Mono + Helen Money – Teatro Barceló (Madrid)
Nueva cita fascinante con el mejor rock instrumental de amplio calado emocional dentro del ciclo Sound Isidro. Si hace poco vibrábamos por todo lo alto con Russian Circles, tocaba ahora sucumbir con los cincos sentidos ante el huracán de sentimientos que supone enfrentarse a un directo de Mono.
Si bien es cierto que en estudio hace años que no consiguen seducirnos como antaño, la exhibición de talento, pasión, solemnidad y sutileza infinitamente embriagadora de la pasada noche en Madrid atestigua la infalibilidad de los japoneses sobre un escenario; su directo carece de fisuras y es un auténtico viaje del que siempre nos cuesta regresar, a la altura de muy pocos –Sigur Rós se me ocurre a bote pronto-.
Abrió la velada Helen Money. Armada de su chelo y de una pedalera con la que transformaba y retorcía el sonido que salía de sus cuerdas, la norteamericana cuajó una propuesta agreste y exigente, dirán unos; o bien un soporífero coñazo que no llevaba a ningún sitio, dirán otros.
El caso es que, más allá de lo acostumbrados o receptivos que nos encontráramos ante ella, labró un nuevo ejercicio de terror en el que zambullirnos en la inestabilidad incomprensible de estos tiempos.
La seriedad artística es un valor que siempre he reivindicado en los artistas: lograr a través de su halo posicionarse en una especie de limbo tan cercano y lejano a la vez, algo inmaterialmente majestuoso que, sin embargo, está ocurriendo a unos centímetros de ti. Eso es Mono. Una sensación en sí misma, un suspiro profundo que crece y crece hasta asfixiarnos.

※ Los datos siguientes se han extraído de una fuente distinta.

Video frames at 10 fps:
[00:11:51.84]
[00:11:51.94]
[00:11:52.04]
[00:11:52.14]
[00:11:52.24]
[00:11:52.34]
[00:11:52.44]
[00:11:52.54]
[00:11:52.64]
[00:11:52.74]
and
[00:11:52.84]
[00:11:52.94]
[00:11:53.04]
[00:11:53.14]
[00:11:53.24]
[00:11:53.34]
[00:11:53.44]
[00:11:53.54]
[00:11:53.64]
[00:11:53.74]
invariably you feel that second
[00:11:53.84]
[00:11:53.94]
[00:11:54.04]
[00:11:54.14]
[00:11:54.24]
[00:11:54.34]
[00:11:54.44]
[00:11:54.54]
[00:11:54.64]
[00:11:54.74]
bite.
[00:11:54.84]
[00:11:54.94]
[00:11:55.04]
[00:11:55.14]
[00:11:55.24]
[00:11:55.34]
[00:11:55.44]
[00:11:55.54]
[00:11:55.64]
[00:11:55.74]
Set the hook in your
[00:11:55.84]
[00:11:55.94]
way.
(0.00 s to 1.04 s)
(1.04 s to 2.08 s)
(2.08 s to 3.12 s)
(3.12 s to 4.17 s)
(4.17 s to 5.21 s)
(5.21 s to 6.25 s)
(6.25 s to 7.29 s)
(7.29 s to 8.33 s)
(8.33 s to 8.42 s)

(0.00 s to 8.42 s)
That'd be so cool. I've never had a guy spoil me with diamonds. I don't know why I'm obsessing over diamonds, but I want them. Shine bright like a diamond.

Una vez más lo pudimos comprobar, tanto los que nunca habían acudido a la experiencia como los que ya llevamos unas cuantas sobreviviendo ventricularmente a su experiencia mientras la vida nos da y nos quita, trascurre a nuestro lado, casi sin pertenecernos, pero sin dejar de acompañarnos.
Poco importa que sus dos recientes discos del año pasado, Rays of Darkness y The Last Dawn, estén lejos de su grandes logros; o que For my parents (12) resultara, a la larga, casi hasta un trabajo autoparódico -; o que no posaran su vista más atrás de su, válgame la redundancia, inmortal Hymn to the immortal wind (09); o, ya puestos, que, inexplicablemente, una mano misteriosa borrara de su interpretación esa noche «Halcyon (beautiful days)», tal y como estaba anunciada en el set list que, al terminar el concierto, pude llevarme en mis manos (algo así como un exorcismo chamánico que anunciaba la inexistencia para siempre jamás de aquellos bellos días).

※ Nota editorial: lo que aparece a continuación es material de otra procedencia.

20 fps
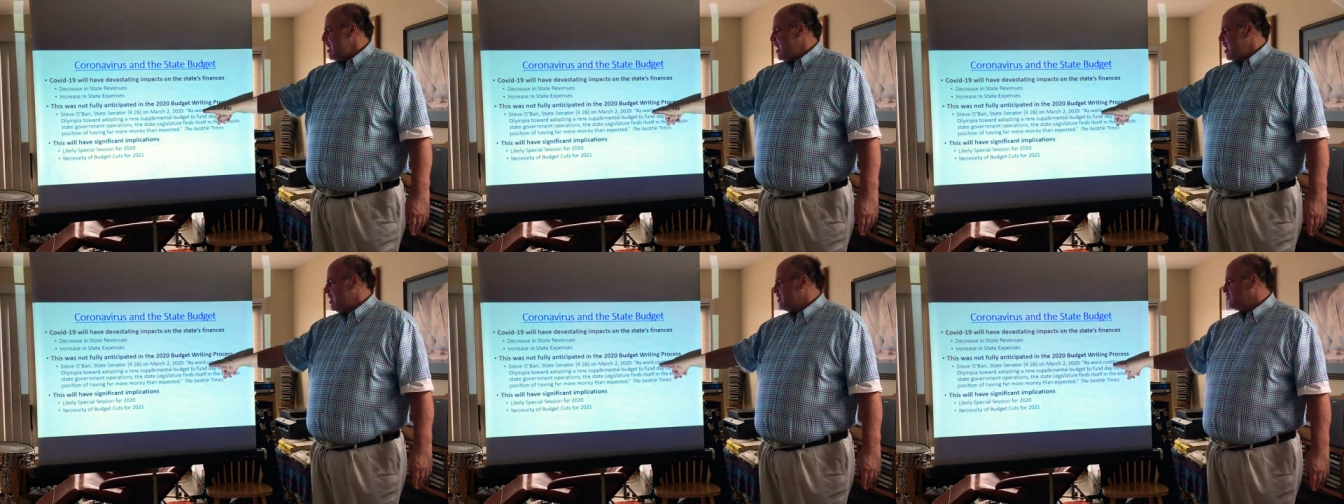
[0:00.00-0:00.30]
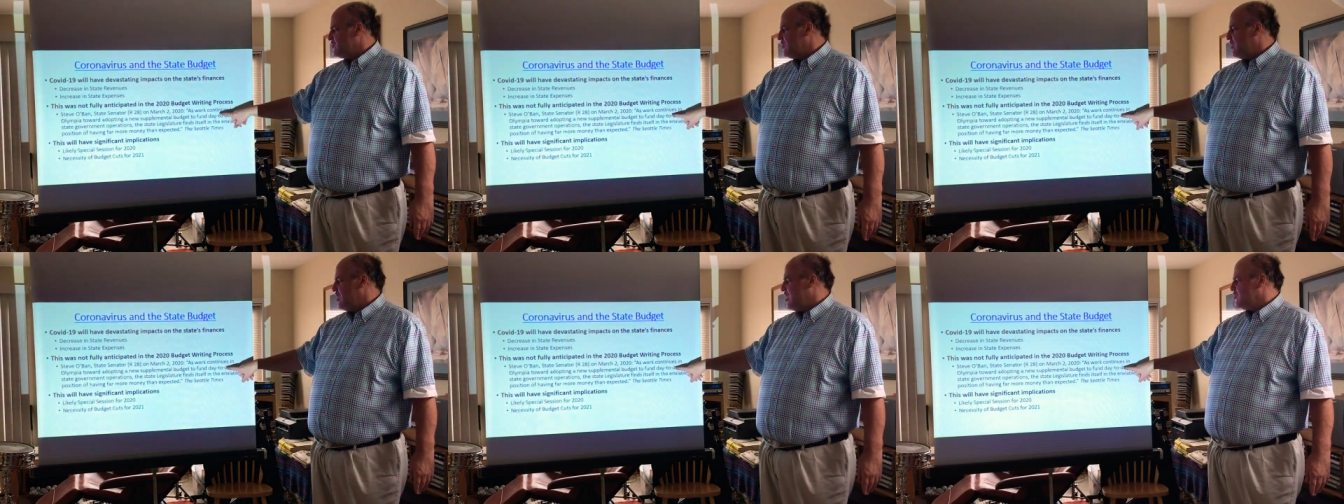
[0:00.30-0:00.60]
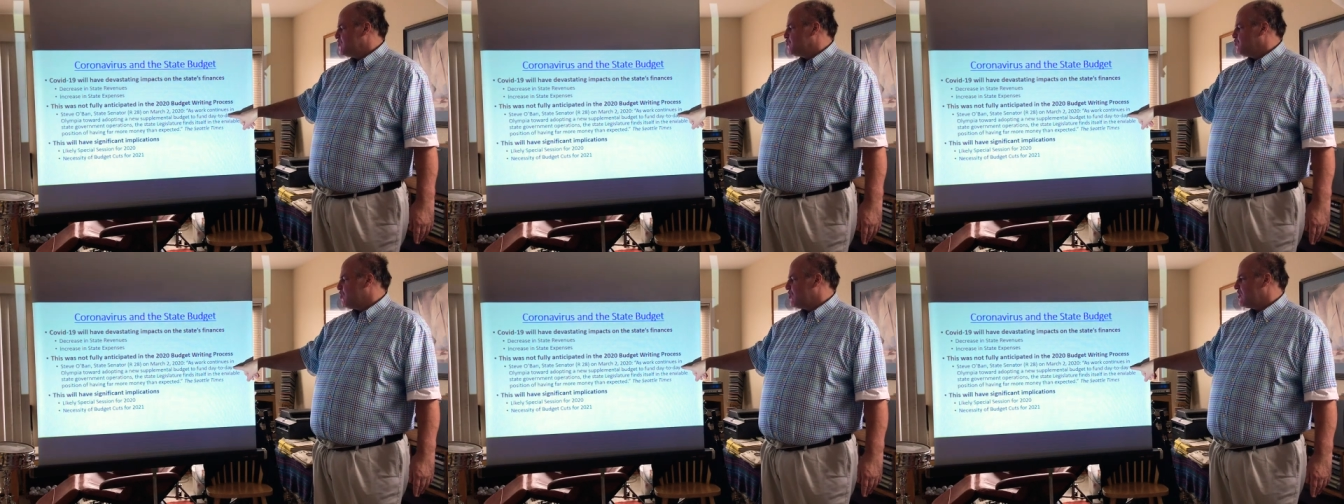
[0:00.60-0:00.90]

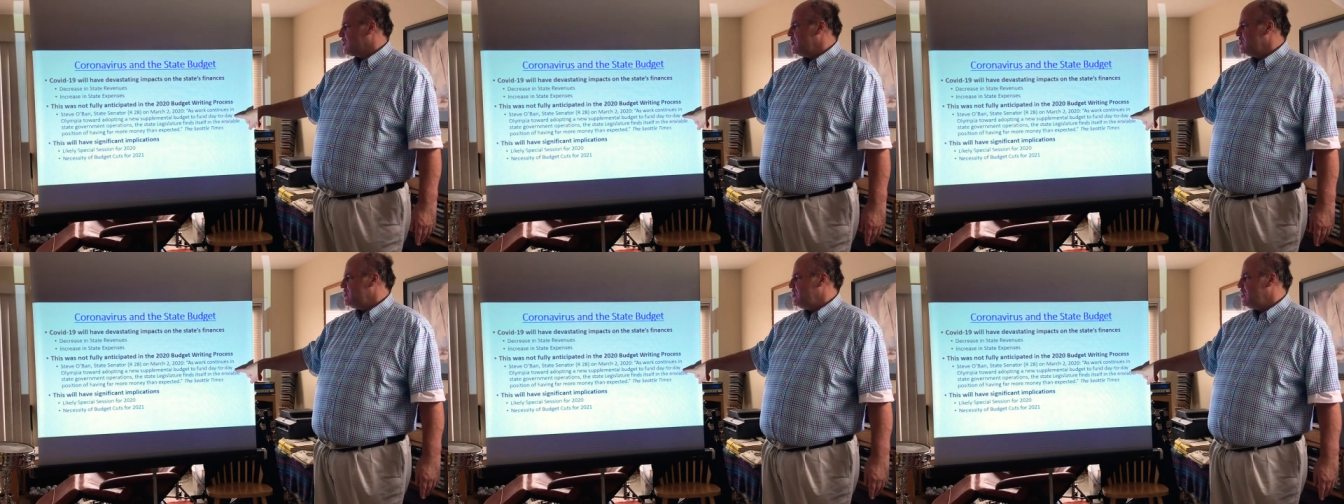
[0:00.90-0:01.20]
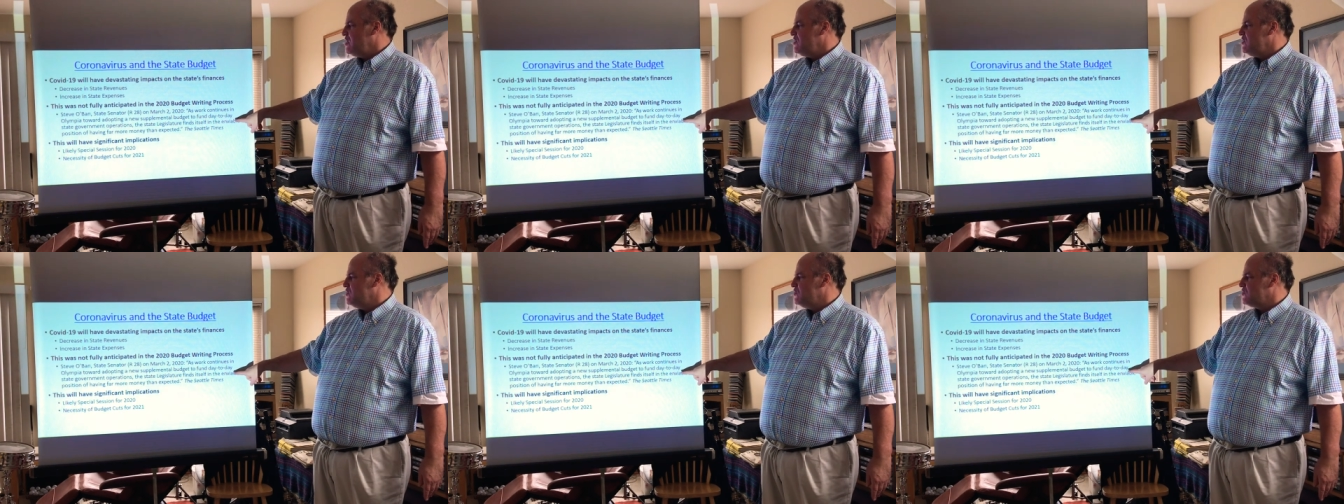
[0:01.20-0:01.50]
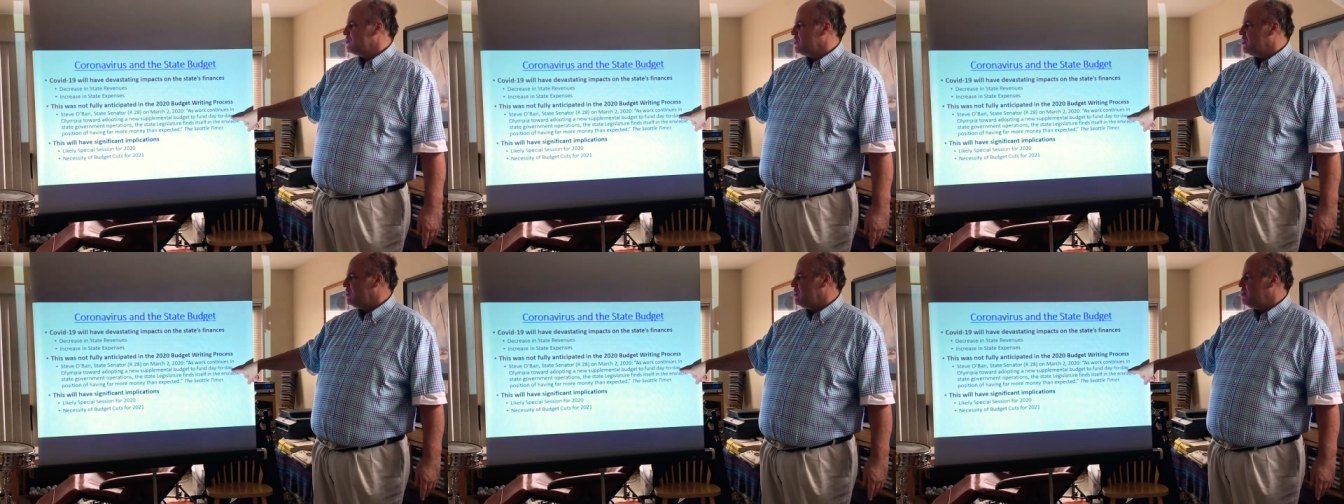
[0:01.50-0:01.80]
As work
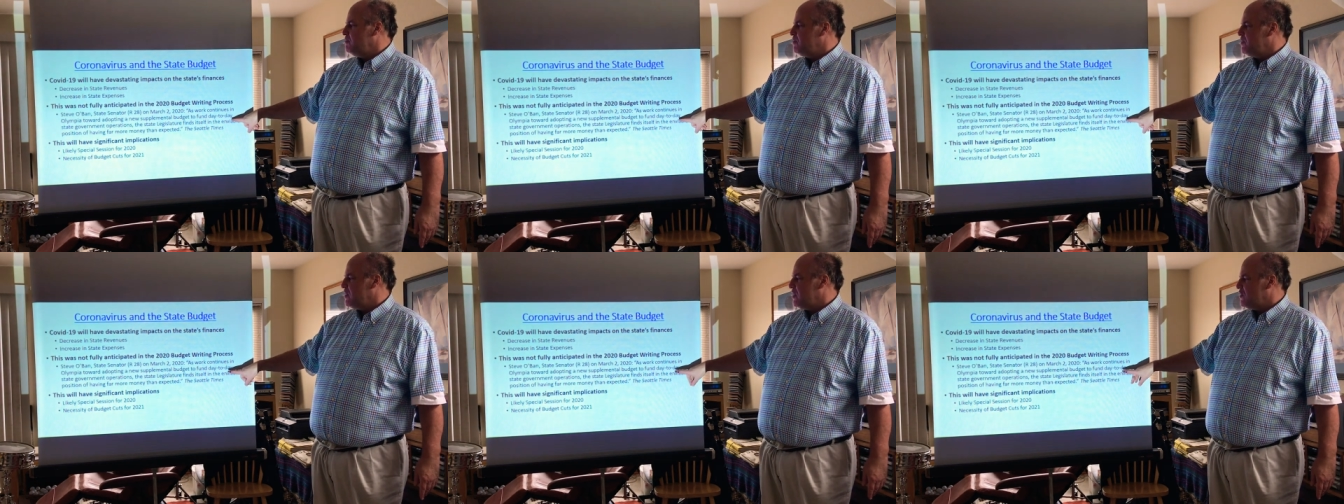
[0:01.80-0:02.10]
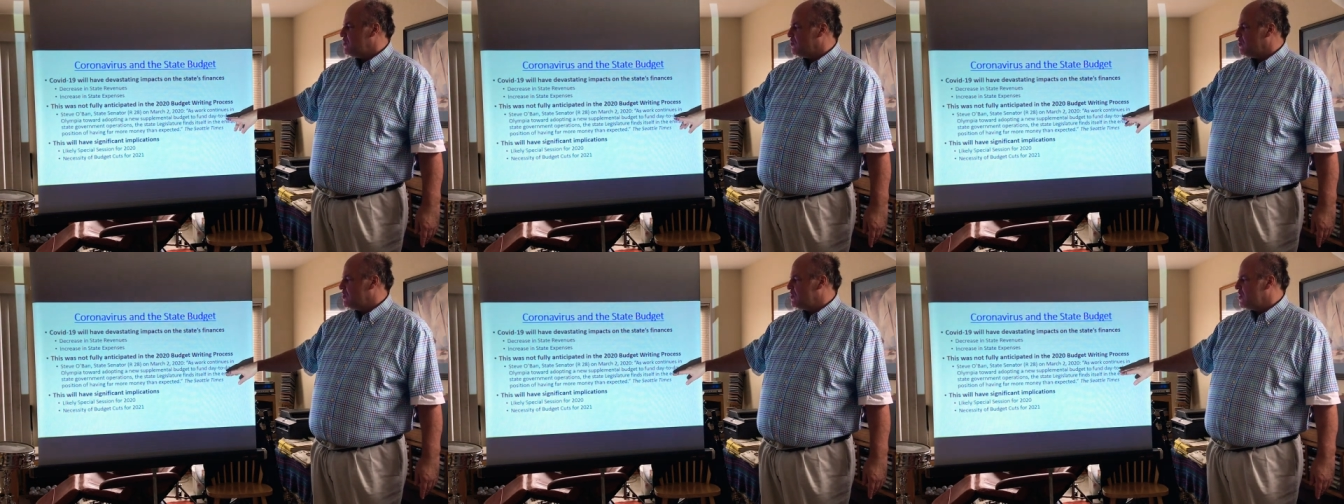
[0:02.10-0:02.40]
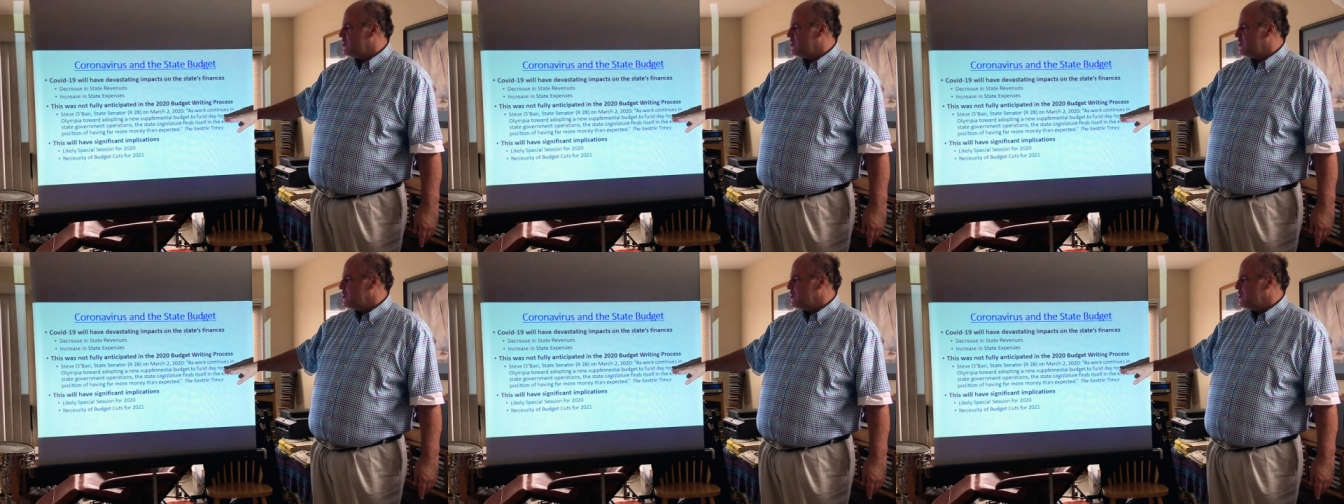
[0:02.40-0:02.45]
continues in Olympia toward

Ya digo: poco, muy poco importa: un sonido impecable, rotundamente grande, nítido, detallista, cuidado, insultantemente perfecto, nos embriagaba y dejaba llevar por un vals ensoñador del que no hubiéramos querido salir nunca más. La interpretación de «Unseen Harbour» fue, desde ya, una de las más asombrosas que mis ojos y oídos han contemplado jamás. Y, si bien este segundo movimiento fue magistral, no le fue a la zaga la apertura con la intrincada «Recoil, ignite».
Tras la muy prescindible, dado el potencial del repertorio de la banda, «Kanata» llegó un tour de force encadenado en el que ya las lágrimas afloraron, los corazones explotaron y la catarsis nos llevó adonde nada nunca podrá hacerlo: la tormenta lacerantemente bella de «Pure as snow (trails of the winter storm)», su última obra maestra resplandeciente, «Where we begin» y el poder indiscutiblemente magno de «Ashes in the snow», supusieron un recorrido por nuestro sentir epitelial que merece, en sí mismo, ser motivo suficiente para haber nacido.
Y con ganas de mucho más, y con una sensación placentera, pero no exenta de rabia al comprobar el peso demoledor de la realidad que muerde cada día, aún nos quedaba un cierre elevado, pomposo, excelso con «Everlasting light» metáfora de esa luz que nunca, nunca dejará de alumbrarnos: la de la música y la de todos los sentimientos que nos brinda a través de su recreación de situaciones, vivencias y personas que siempre estarán con nosotros allá donde suene, hasta el más puro final.